Maka dari itu, merujuklah ke Fatwa Majelis Ulama Indonesia No. 14 Tahun 2020 tentang
PENYELENGGARAAN IBADAH DALAM SITUASI TERJADI WABAH COVID-19
DAN HIMBAUAN MAJELIS ULAMA INDONESIA PROVINSI SULAWESI UTARA
TERTANGGAL 26 MARET 2020, Majelis Ulama Indonesia Kota Kotamobagu menegaskan
dengan Tausiyah sebagai berikut:

1. Takmirul Masjid dan segenap umat Islam Kota Kotamobagu untuk tidak
menyelenggarakan Sholat Jumat dan para jamaah menggantikannya dengan
melaksanakan sholat dzuhur dirumah masing-masing
2. Takmirul Masjid tidak menyelenggarakan Sholat Berjemaah 5 waktu/Sholat Rawatib
3. Takmirul Masjid tetap menyelenggarakan adzan sholat sesuai waktunya; dengan
perubahan lafadz
4. Tidak menyelenggarakan kegiatan keagamaan atau pun Perayaan Hari Besar Islam yang
melibatkan orang banyak baik di Masjid atau di tempat lain. Kegiatan dimaksud seperti:
Tabligh, Taklim/kajian, tadarus Qur’an dan kegiatan lainnya
5. Umat muslim diharapkan untuk tidak keluar rumah kecuali untuk kebutuhan penting dan
mendesak
6. Bersikap tenang, menjaga persatuan, saling membantu dan tidak menyebarkan berita
yang tidak benar (HOAX)
7. Mendekatkan diri kepada Allah Subhanahu Wata’ala agar terhindar dari berbagai
musibah dengan memperbanyak Taubat atau Istighfar memohon Ampun kepada Allah
Subhanahu Wata’ala, berdzikir, meninggalkan perilaku dzalim, memperbanyak sedekah
dan meninggalkan permusuhan

Tausiyah ini ditujukan kepada seluruh masjid dan umat muslim di Kota Kotamobagu dan
akan diperbaharui nanti sesuai dengan situasi dan kondisi wabah Covid-19 di Kota
Kotamobagu, demikian Tausiyah ini disampaikan dan dikeluarkan di Kotamobagu pada
tanggal 27 Maret 2020 (03 Syaban 1441 H). Dan di tanda tangani oleh Ketua Umum MUI
Kotamobagu, Hj. Jusuf Dany Pontoh, S.Ag, M.H.

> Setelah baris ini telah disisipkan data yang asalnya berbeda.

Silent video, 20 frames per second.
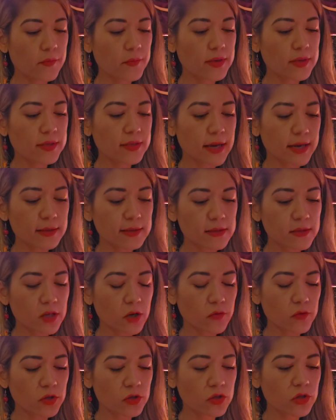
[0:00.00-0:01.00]
Possessed
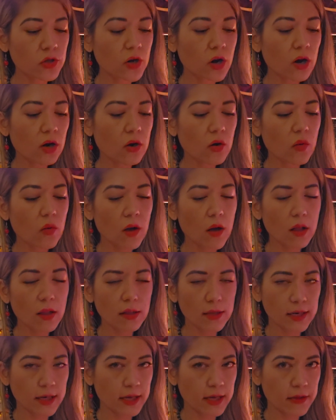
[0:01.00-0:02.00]
of star
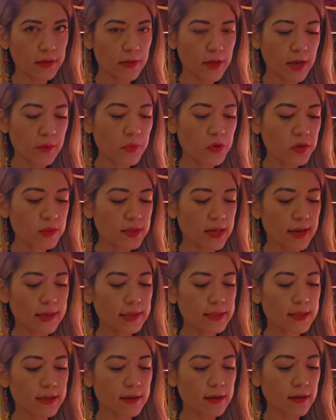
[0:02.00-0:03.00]
quality, they
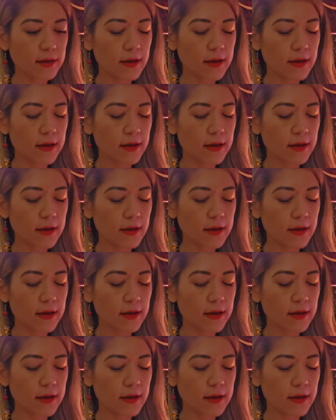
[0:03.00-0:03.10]
present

Setelah dikeluarkannya Fatwa Majelis Ulama Indonesia Kota Kotamobagu, akhirnya


masyarakat mulai sadar dan mulai menerapkan himbauan dari Majelis Ulama Indonesia
dengan tidak dulu melaksanalan Sholat Jumat dan Sholat 5 waktu di Masjid guna membatasi
penyebaran Virus Corona (Covid-19) di Kota Kotamobagu.